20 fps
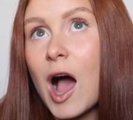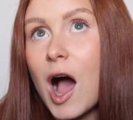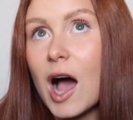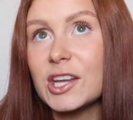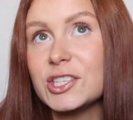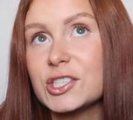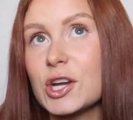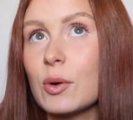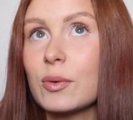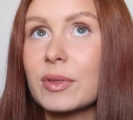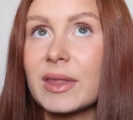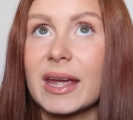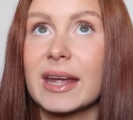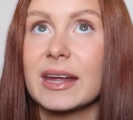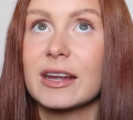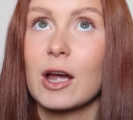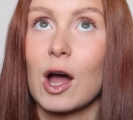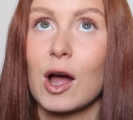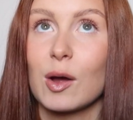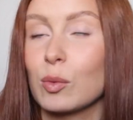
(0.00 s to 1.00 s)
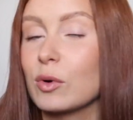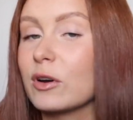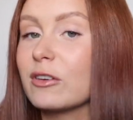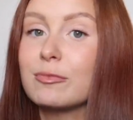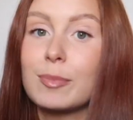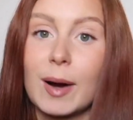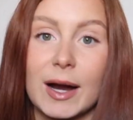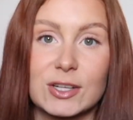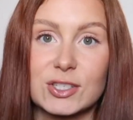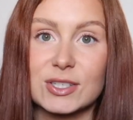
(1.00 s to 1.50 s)
I don't think I would
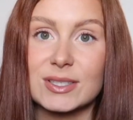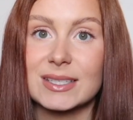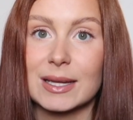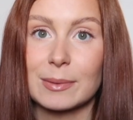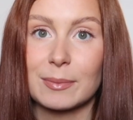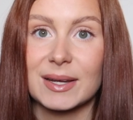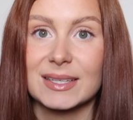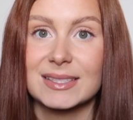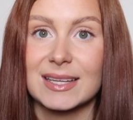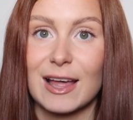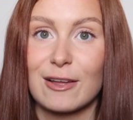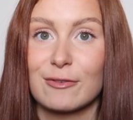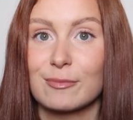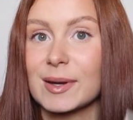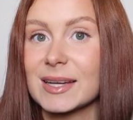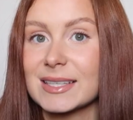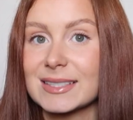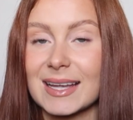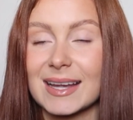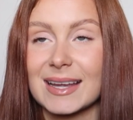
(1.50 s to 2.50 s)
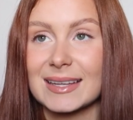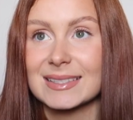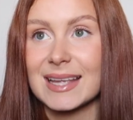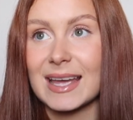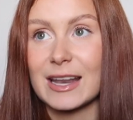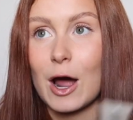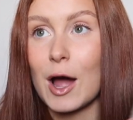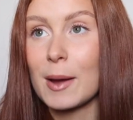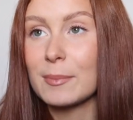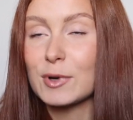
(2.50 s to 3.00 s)
have purchased it myself, because like I
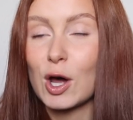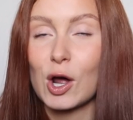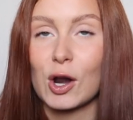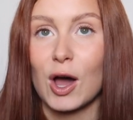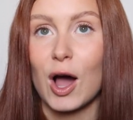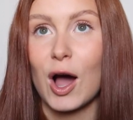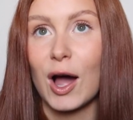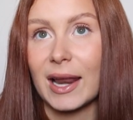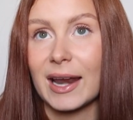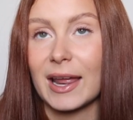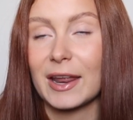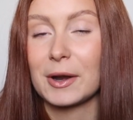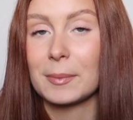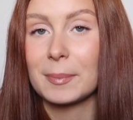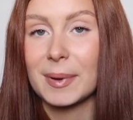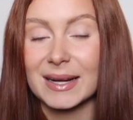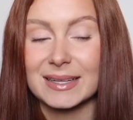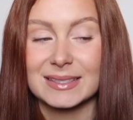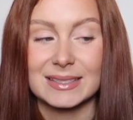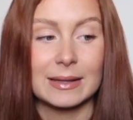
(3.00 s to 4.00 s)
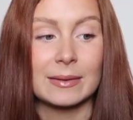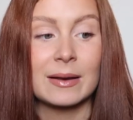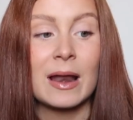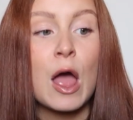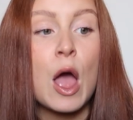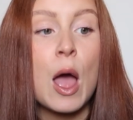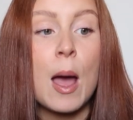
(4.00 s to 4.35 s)
said, I'm not a highlighter person.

+===+

■ ACTIVITY ■
Give back the data exactly. Skip any images.

■ RESULT OF THE TASK ■
20 fps
(0.00 s to 1.00 s)
(1.00 s to 1.50 s)
I don't think I would
(1.50 s to 2.50 s)
(2.50 s to 3.00 s)
have purchased it myself, because like I
(3.00 s to 4.00 s)
(4.00 s to 4.35 s)
said, I'm not a highlighter person.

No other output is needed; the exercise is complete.